Many of those killed belonged to Assad’s minority Alawite sect, which dominates most of the senior positions in the security forces, according to Homs residents and activists.
There were also reports that members of the majority Sunni sect had been shot down in retaliatory killings by pro-government gunmen circulating in vehicles in Sunni neighborhoods and opening fire at random on civilians.
Confirming the number of deaths was impossible because Syria restricts access to foreign journalists. One of the clauses in the Arab League plan, which Syria endorsed Wednesday, calls for journalists and human rights monitors to be granted unfettered access to the country.
In Washington, Victoria Nuland, a State Department spokeswoman, denounced the killings as evidence of Assad’s “continued history of broken promises.” While applauding the Arab League’s efforts to end violence through negotiations, Nuland said, “We have not seen any evidence that the Assad regime intends to live up to the commitments that it’s made.”
A doctor contacted by telephone at the National Hospital in Homs said that more than 70 bodies had been brought to the facility over the previous 24 hours, most of the victims killed by gunshot wounds. Many appeared to have been disfigured after they were shot, with some of the corpses burned and others hacked with axes, an indicator of the ferocity of the hatred that has been building since the uprising began in March.
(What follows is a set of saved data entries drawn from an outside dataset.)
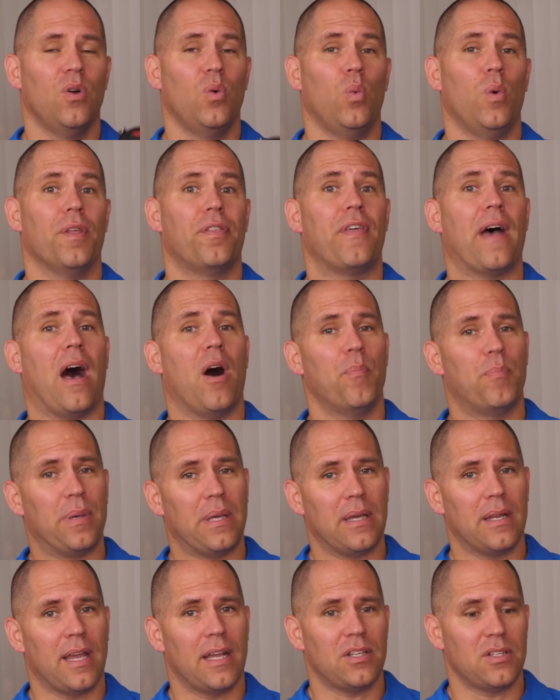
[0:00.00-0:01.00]
Without
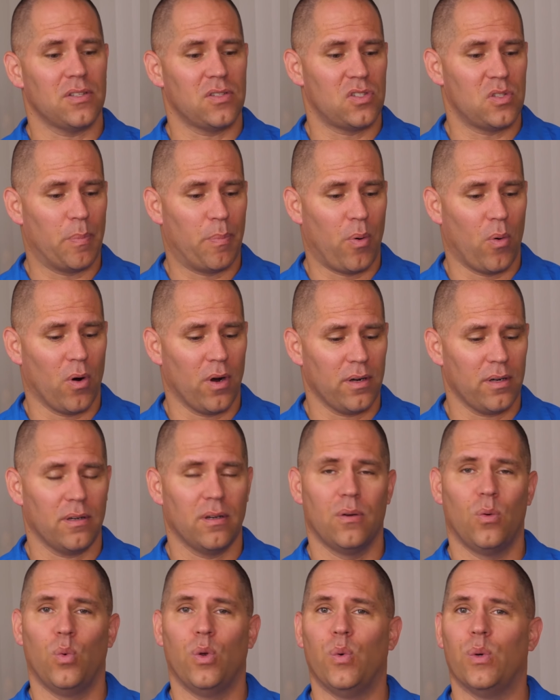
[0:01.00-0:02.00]
B&H's support,
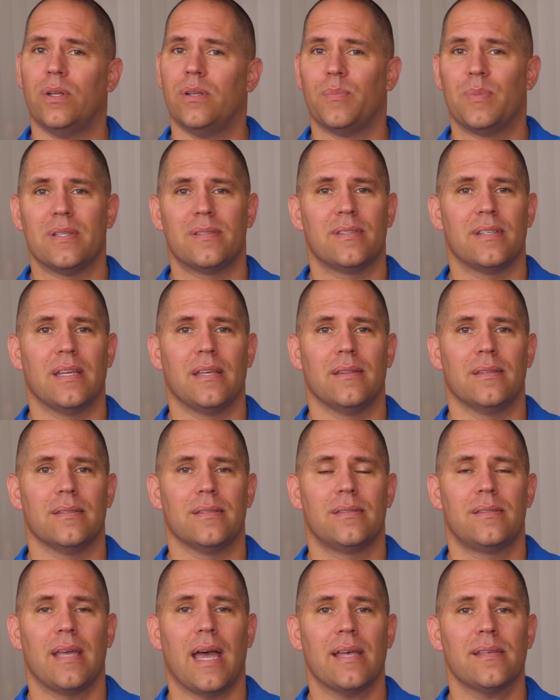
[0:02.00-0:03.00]
we wouldn't be seeing
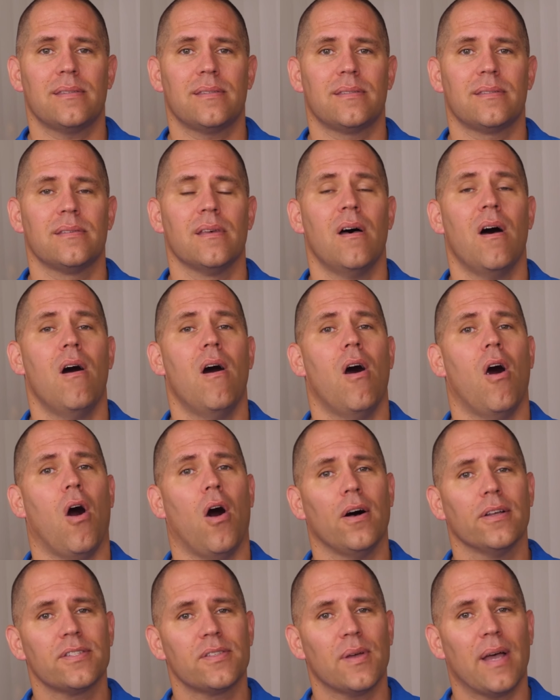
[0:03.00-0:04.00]
these tests.
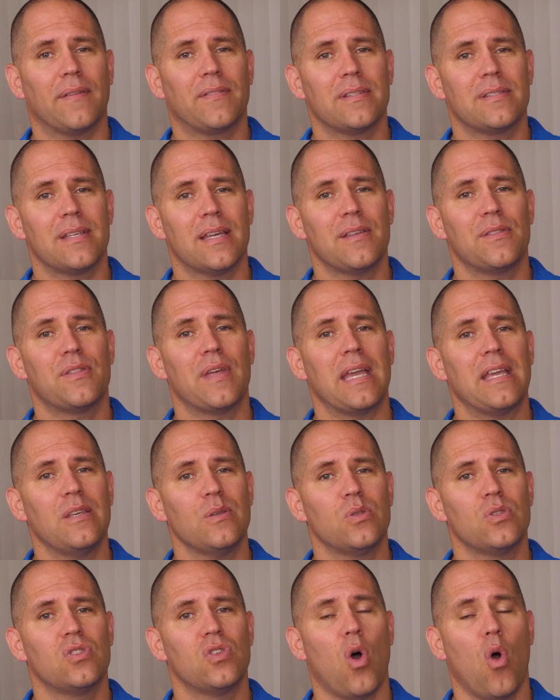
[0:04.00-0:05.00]
Also have to say thank
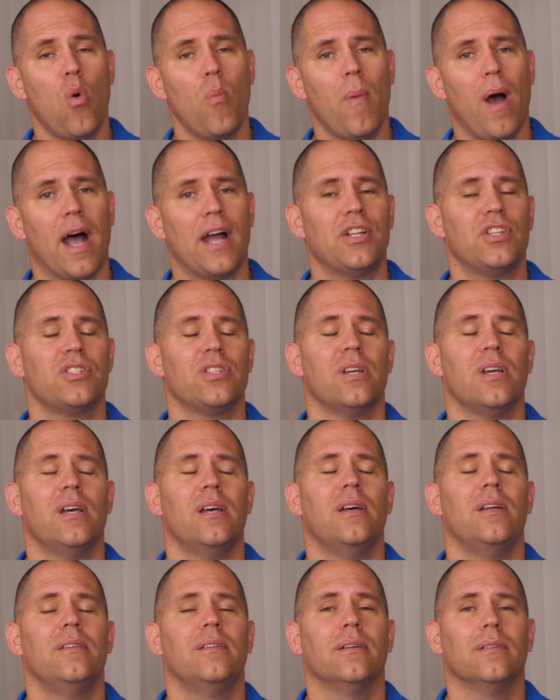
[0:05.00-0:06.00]
you so much
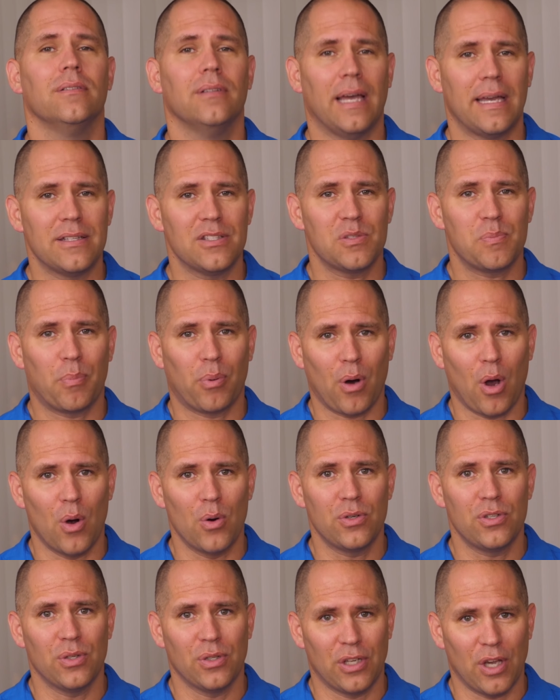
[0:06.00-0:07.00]
to
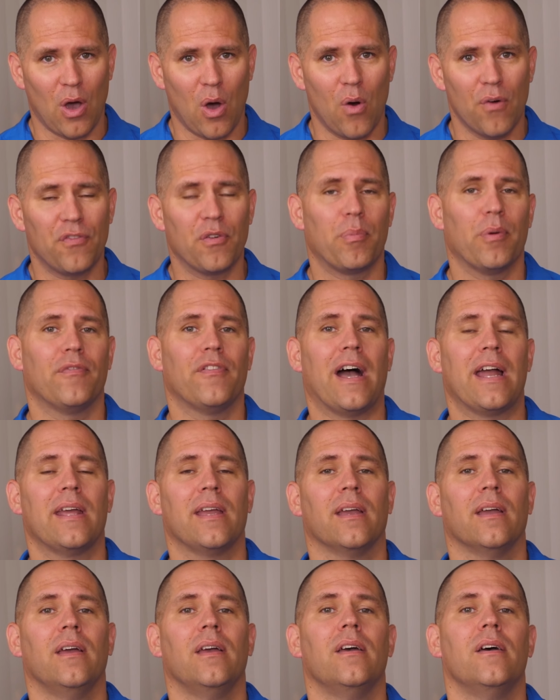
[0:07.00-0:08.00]
LensProToGo for
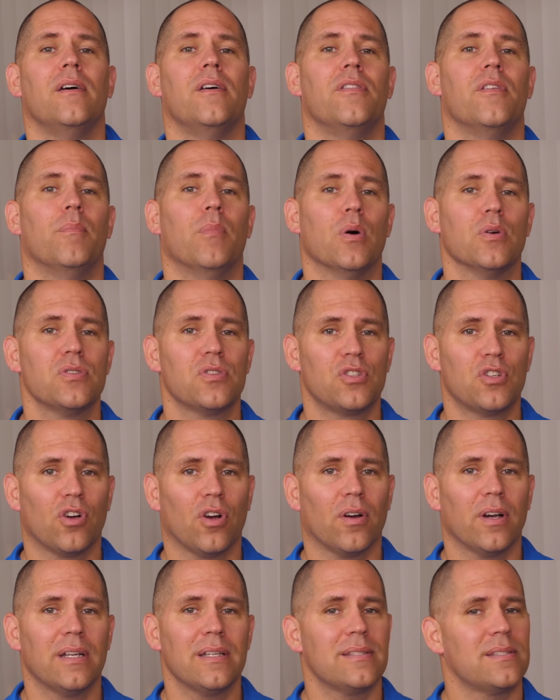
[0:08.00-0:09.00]
providing the most
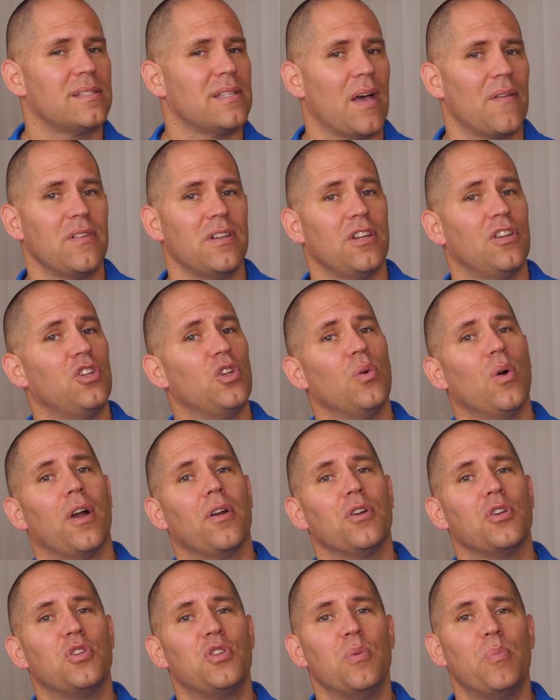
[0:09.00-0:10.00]
current 70 to
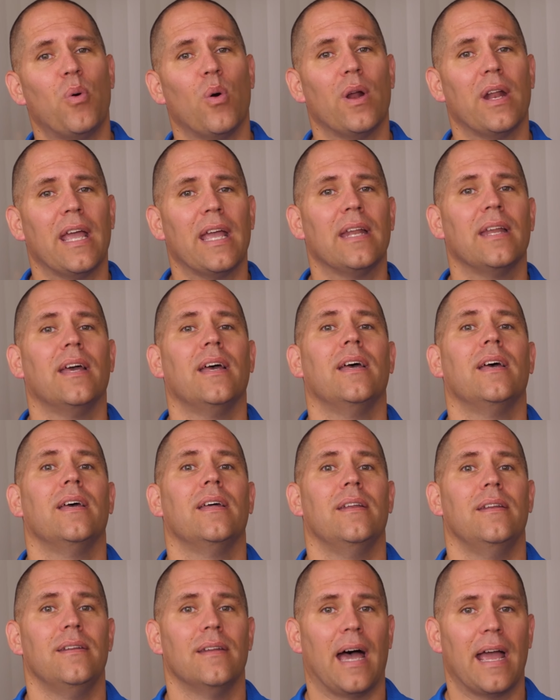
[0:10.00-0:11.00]
200 2.8
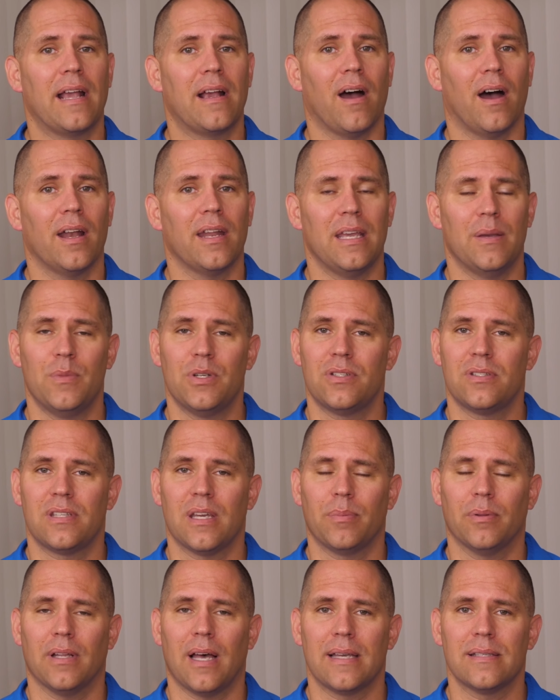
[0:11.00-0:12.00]
Nikon image
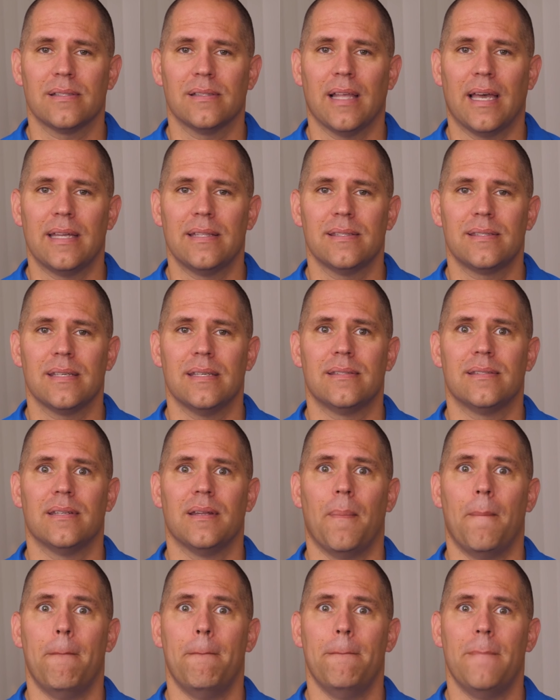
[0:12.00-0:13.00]
stabilized lens. It's an
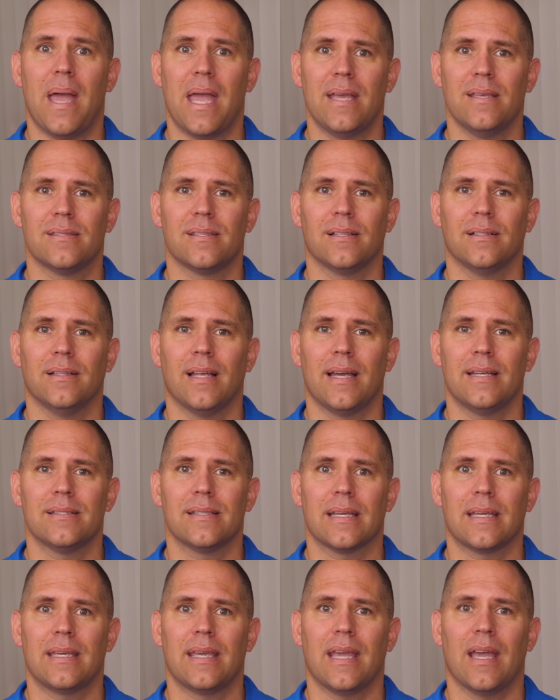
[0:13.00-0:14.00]
amazing lens.
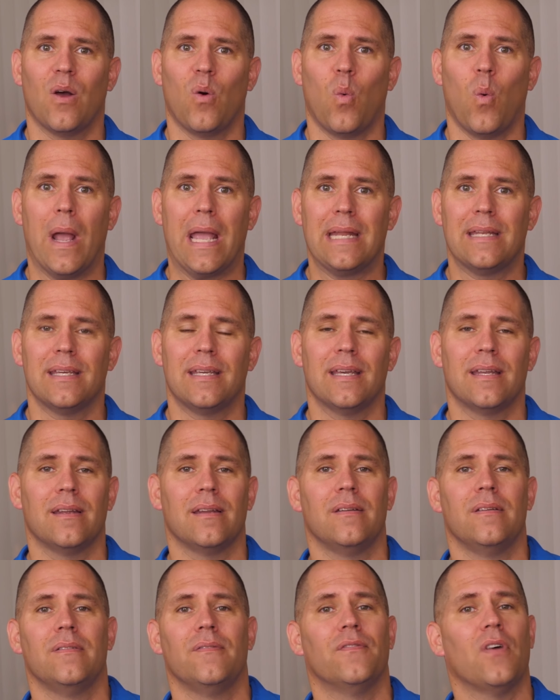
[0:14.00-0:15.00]
I can't wait to get
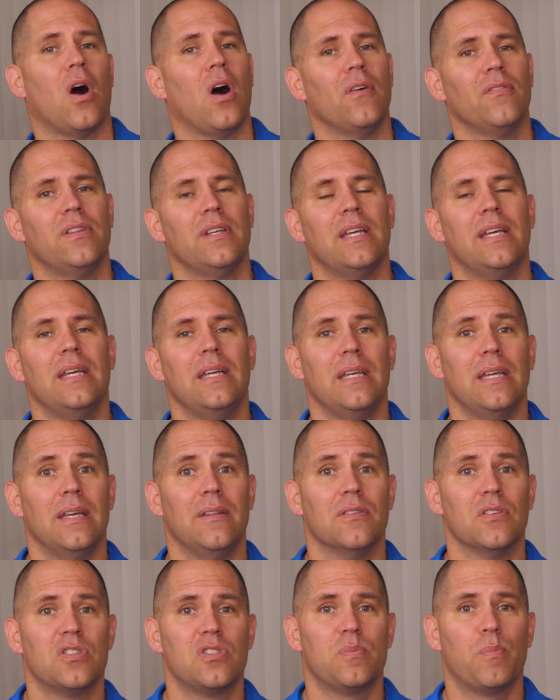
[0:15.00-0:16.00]
it involved
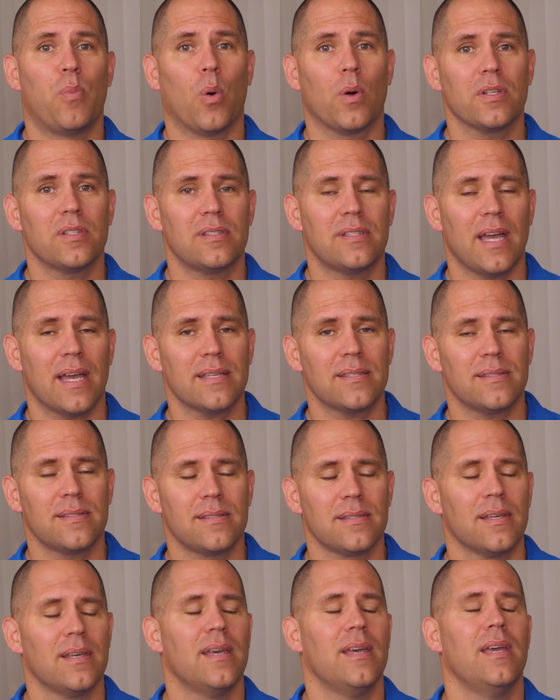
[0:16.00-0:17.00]
in the sports
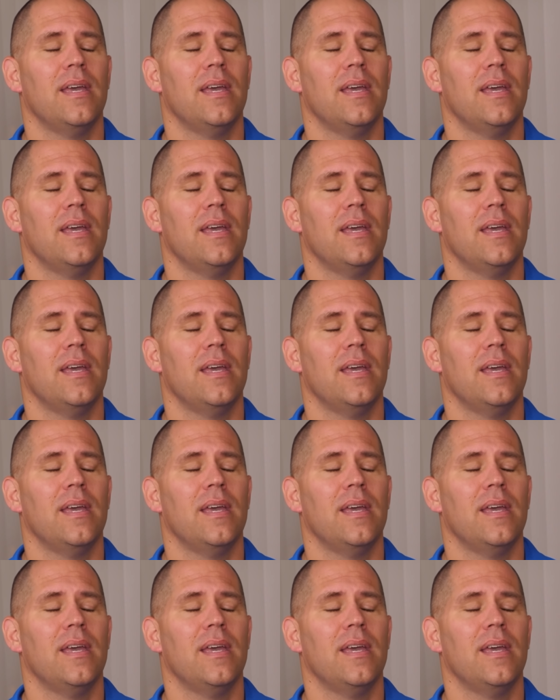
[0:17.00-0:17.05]
tests.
“Some of the bodies have been stabbed from their heads to their feet, some have had their eyes taken out and the burned bodies cannot be recognized,” the doctor said, speaking on condition of anonymity because he fears for his safety. “Gunmen who are extremists are touring the city in cars kidnapping people and killing them.”
At the same time, Syrian security forces surrounded and bombarded three key protest flash points in the city, killing at least 16 people, according to activist groups. The assault called into question the government’s commitment to the terms of the Arab League plan, under which Syria agreed to withdraw troops from residential neighborhoods.
Some activists in Homs attempted to downplay the sectarian bloodshed, accusing the Syrian regime of stealing bodies and planting them to cast into disrepute the protest movement and to justify a continued assault on the Sunni neighborhoods where the protest movement has taken hold.
But others said that the killings were real and that they signified the gravity of the divide that has opened between pro-regime members of the Alawite and Christian minorities and the Sunni majority since the uprising began.